▶ WORK TASK:
Go through the lines below and repeat each one exactly, skipping pictures.

▶ INFORMATION SUPPLIED:
____

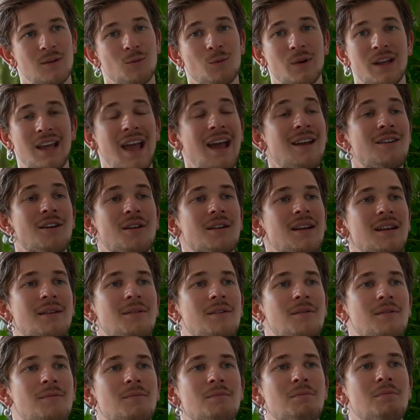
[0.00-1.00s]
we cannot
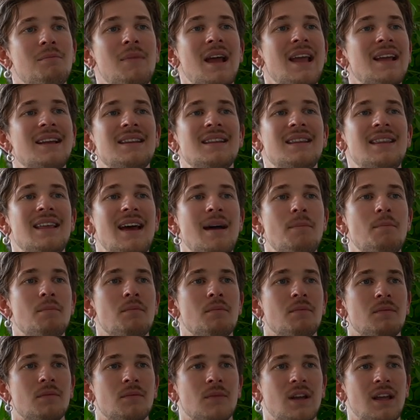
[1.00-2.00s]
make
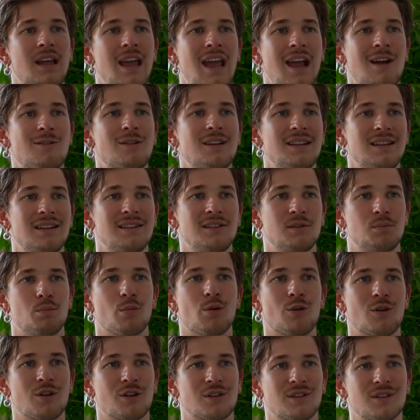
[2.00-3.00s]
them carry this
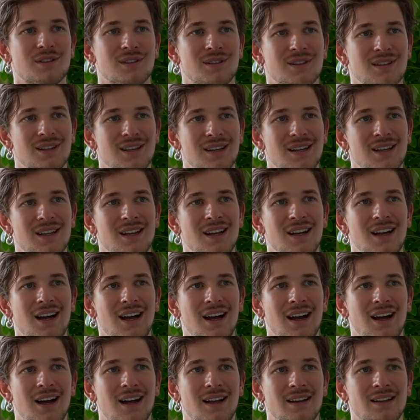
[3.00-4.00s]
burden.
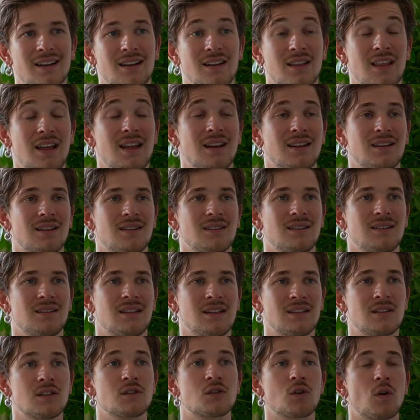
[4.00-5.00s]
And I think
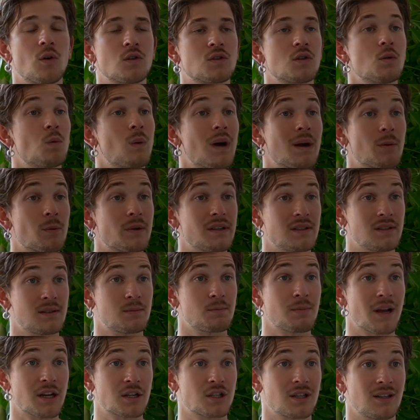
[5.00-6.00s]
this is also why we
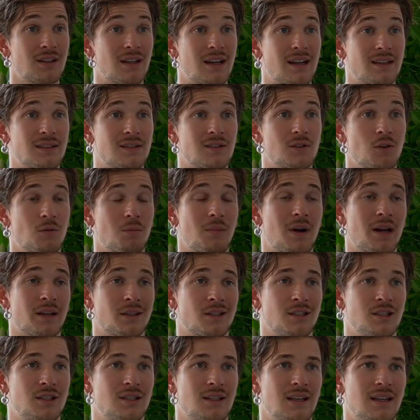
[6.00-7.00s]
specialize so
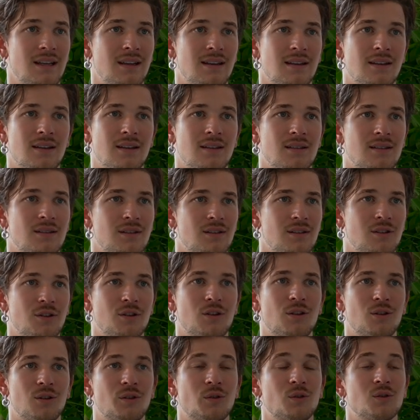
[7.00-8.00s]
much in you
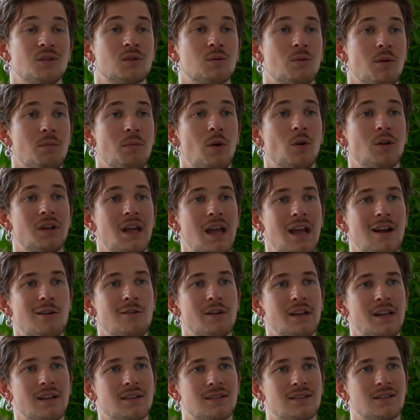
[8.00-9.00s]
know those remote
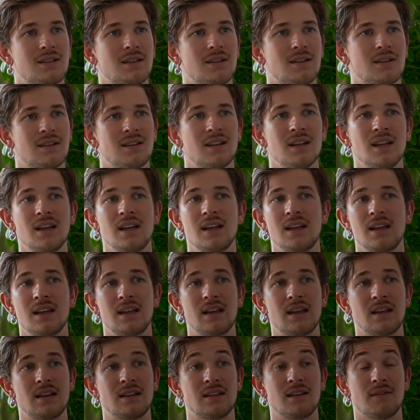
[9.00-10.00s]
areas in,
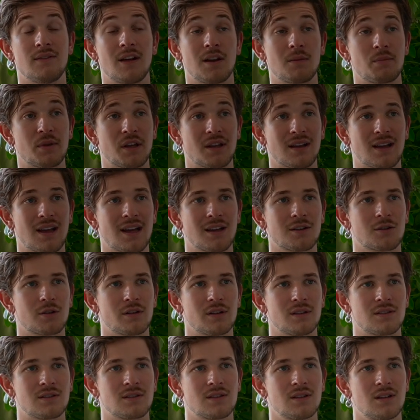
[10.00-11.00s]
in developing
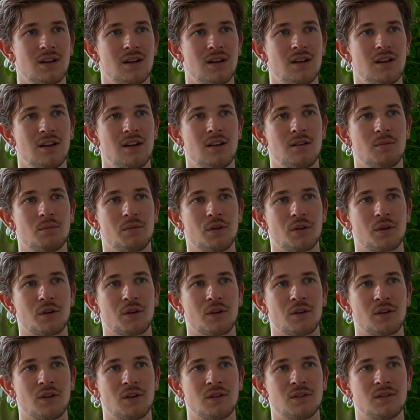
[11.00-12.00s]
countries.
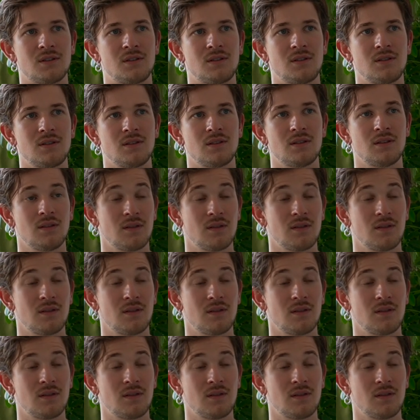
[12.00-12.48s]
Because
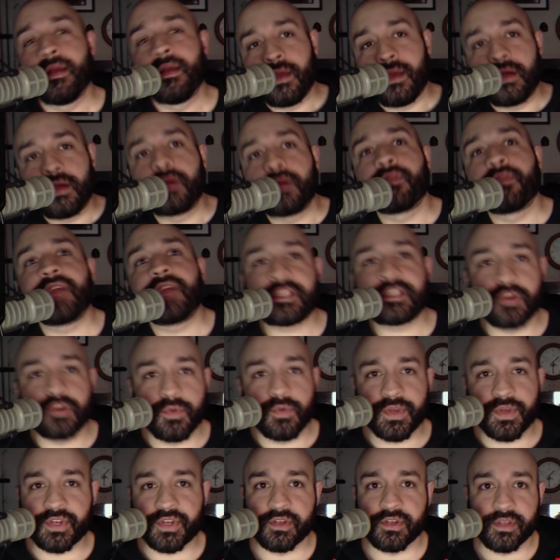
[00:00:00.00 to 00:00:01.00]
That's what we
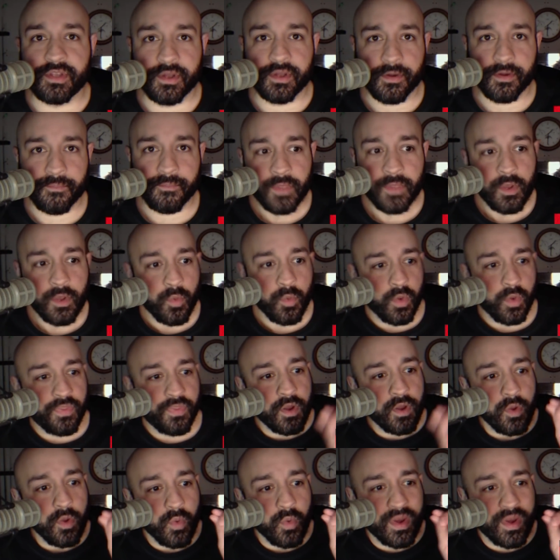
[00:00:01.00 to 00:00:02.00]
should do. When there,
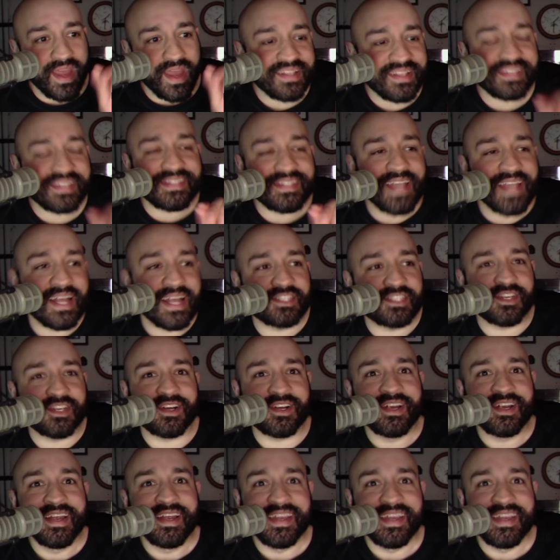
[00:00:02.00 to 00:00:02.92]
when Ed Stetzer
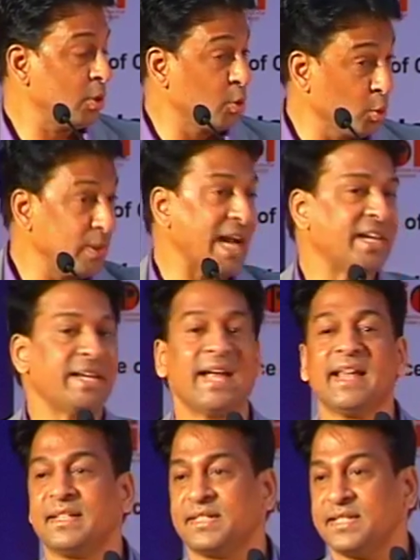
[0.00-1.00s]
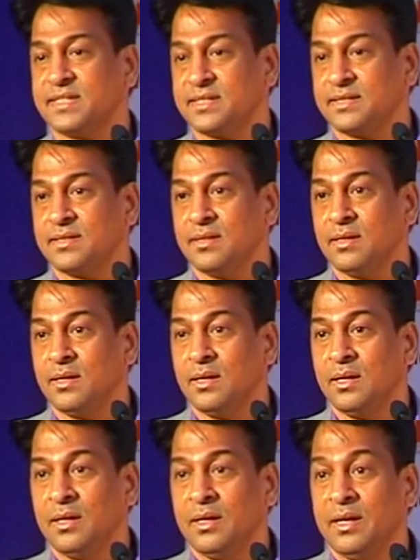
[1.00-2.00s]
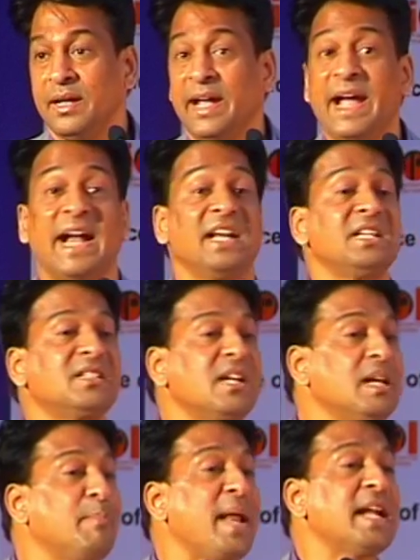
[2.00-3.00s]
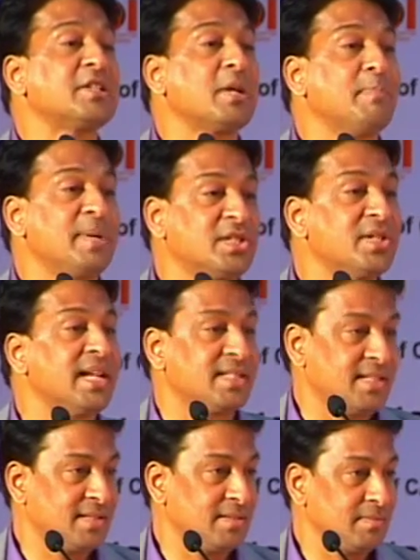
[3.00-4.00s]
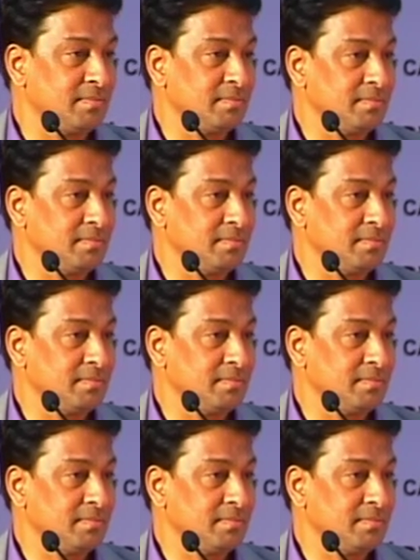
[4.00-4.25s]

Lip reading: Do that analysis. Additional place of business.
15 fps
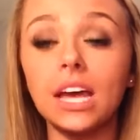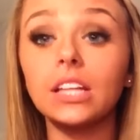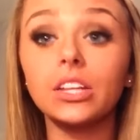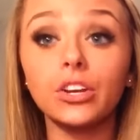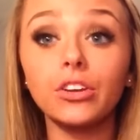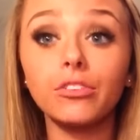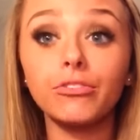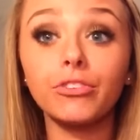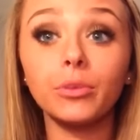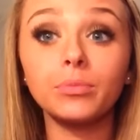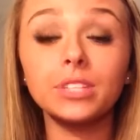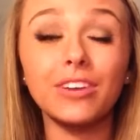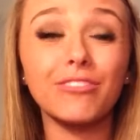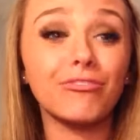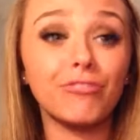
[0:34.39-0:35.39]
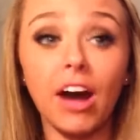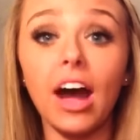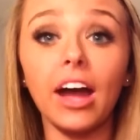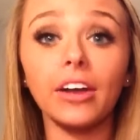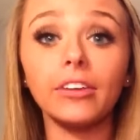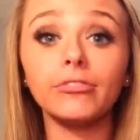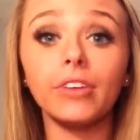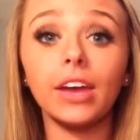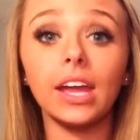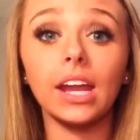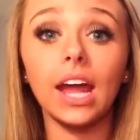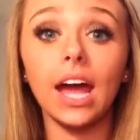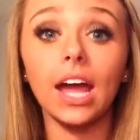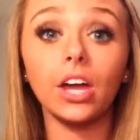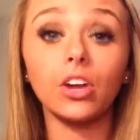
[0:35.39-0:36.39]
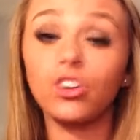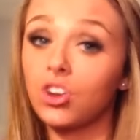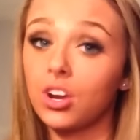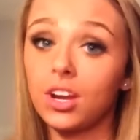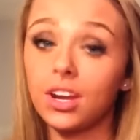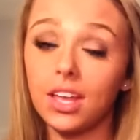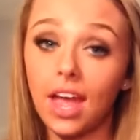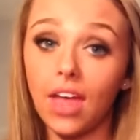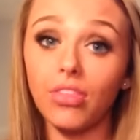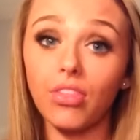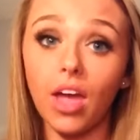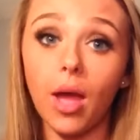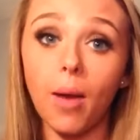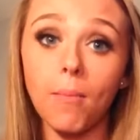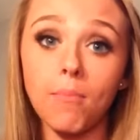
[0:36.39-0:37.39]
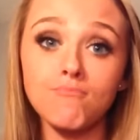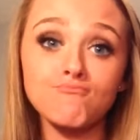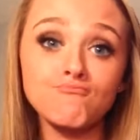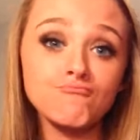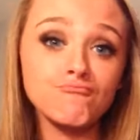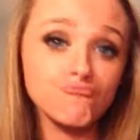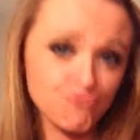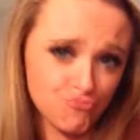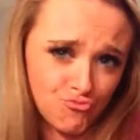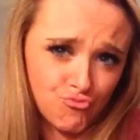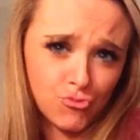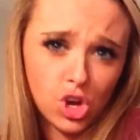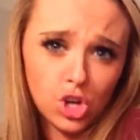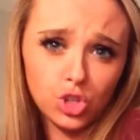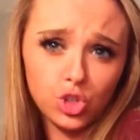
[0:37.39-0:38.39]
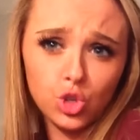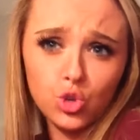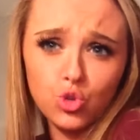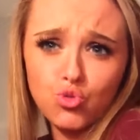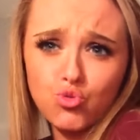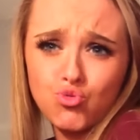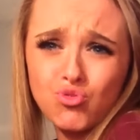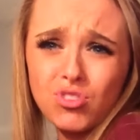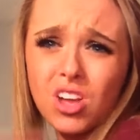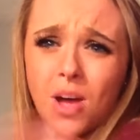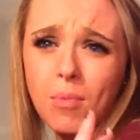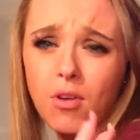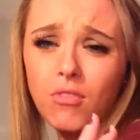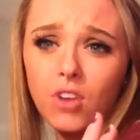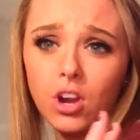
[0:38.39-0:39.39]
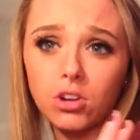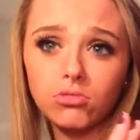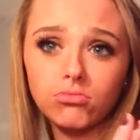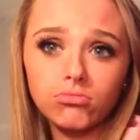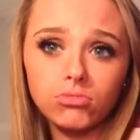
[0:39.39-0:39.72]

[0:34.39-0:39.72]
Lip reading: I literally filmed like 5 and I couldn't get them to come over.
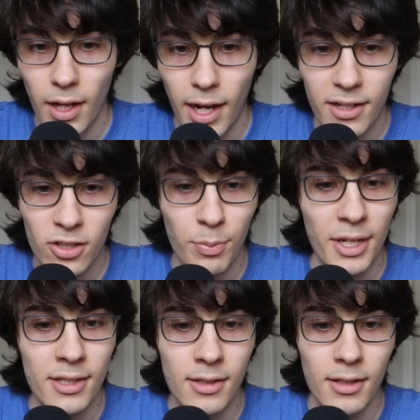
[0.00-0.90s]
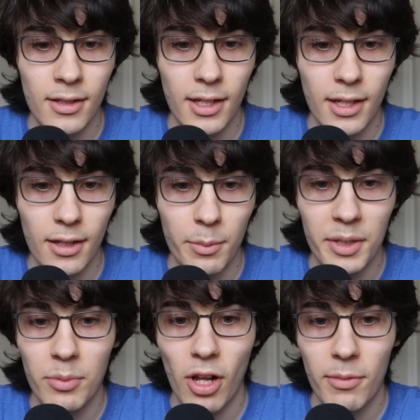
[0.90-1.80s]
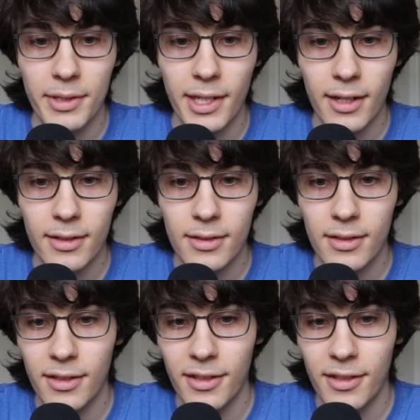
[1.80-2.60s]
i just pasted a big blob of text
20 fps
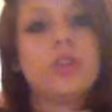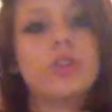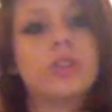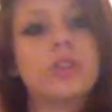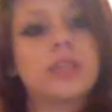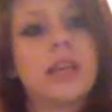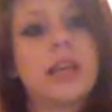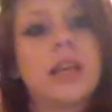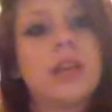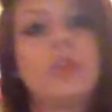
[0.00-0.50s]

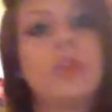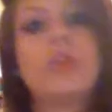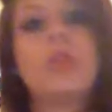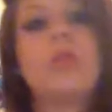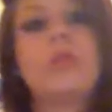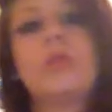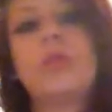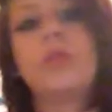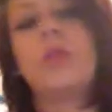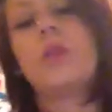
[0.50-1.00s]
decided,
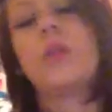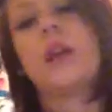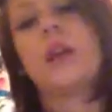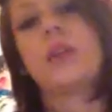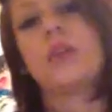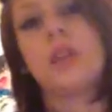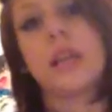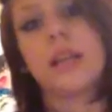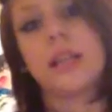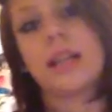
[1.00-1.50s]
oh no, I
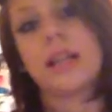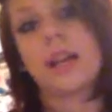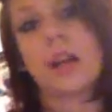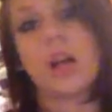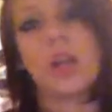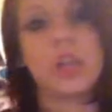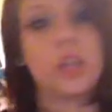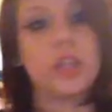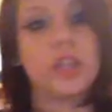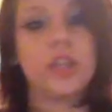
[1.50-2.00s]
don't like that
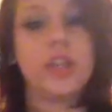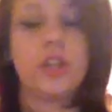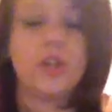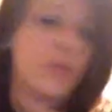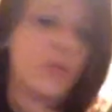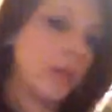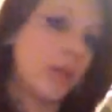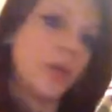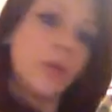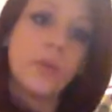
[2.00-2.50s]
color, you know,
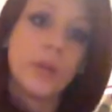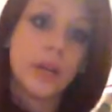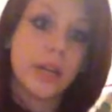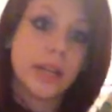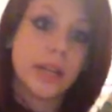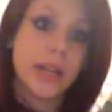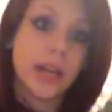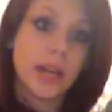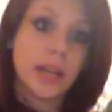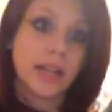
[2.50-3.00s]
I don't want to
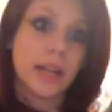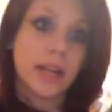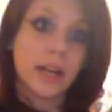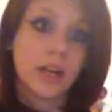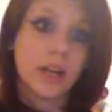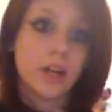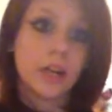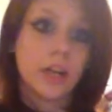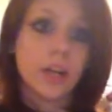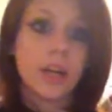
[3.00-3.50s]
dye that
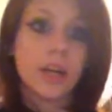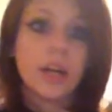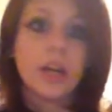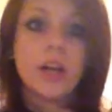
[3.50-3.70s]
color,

____

▶ WRITTEN REPLY:
[0.00-1.00s]
we cannot
[1.00-2.00s]
make
[2.00-3.00s]
them carry this
[3.00-4.00s]
burden.
[4.00-5.00s]
And I think
[5.00-6.00s]
this is also why we
[6.00-7.00s]
specialize so
[7.00-8.00s]
much in you
[8.00-9.00s]
know those remote
[9.00-10.00s]
areas in,
[10.00-11.00s]
in developing
[11.00-12.00s]
countries.
[12.00-12.48s]
Because
[00:00:00.00 to 00:00:01.00]
That's what we
[00:00:01.00 to 00:00:02.00]
should do. When there,
[00:00:02.00 to 00:00:02.92]
when Ed Stetzer
[0.00-1.00s]
[1.00-2.00s]
[2.00-3.00s]
[3.00-4.00s]
[4.00-4.25s]

Lip reading: Do that analysis. Additional place of business.
15 fps
[0:34.39-0:35.39]
[0:35.39-0:36.39]
[0:36.39-0:37.39]
[0:37.39-0:38.39]
[0:38.39-0:39.39]
[0:39.39-0:39.72]

[0:34.39-0:39.72]
Lip reading: I literally filmed like 5 and I couldn't get them to come over.
[0.00-0.90s]
[0.90-1.80s]
[1.80-2.60s]
i just pasted a big blob of text
20 fps
[0.00-0.50s]

[0.50-1.00s]
decided,
[1.00-1.50s]
oh no, I
[1.50-2.00s]
don't like that
[2.00-2.50s]
color, you know,
[2.50-3.00s]
I don't want to
[3.00-3.50s]
dye that
[3.50-3.70s]
color,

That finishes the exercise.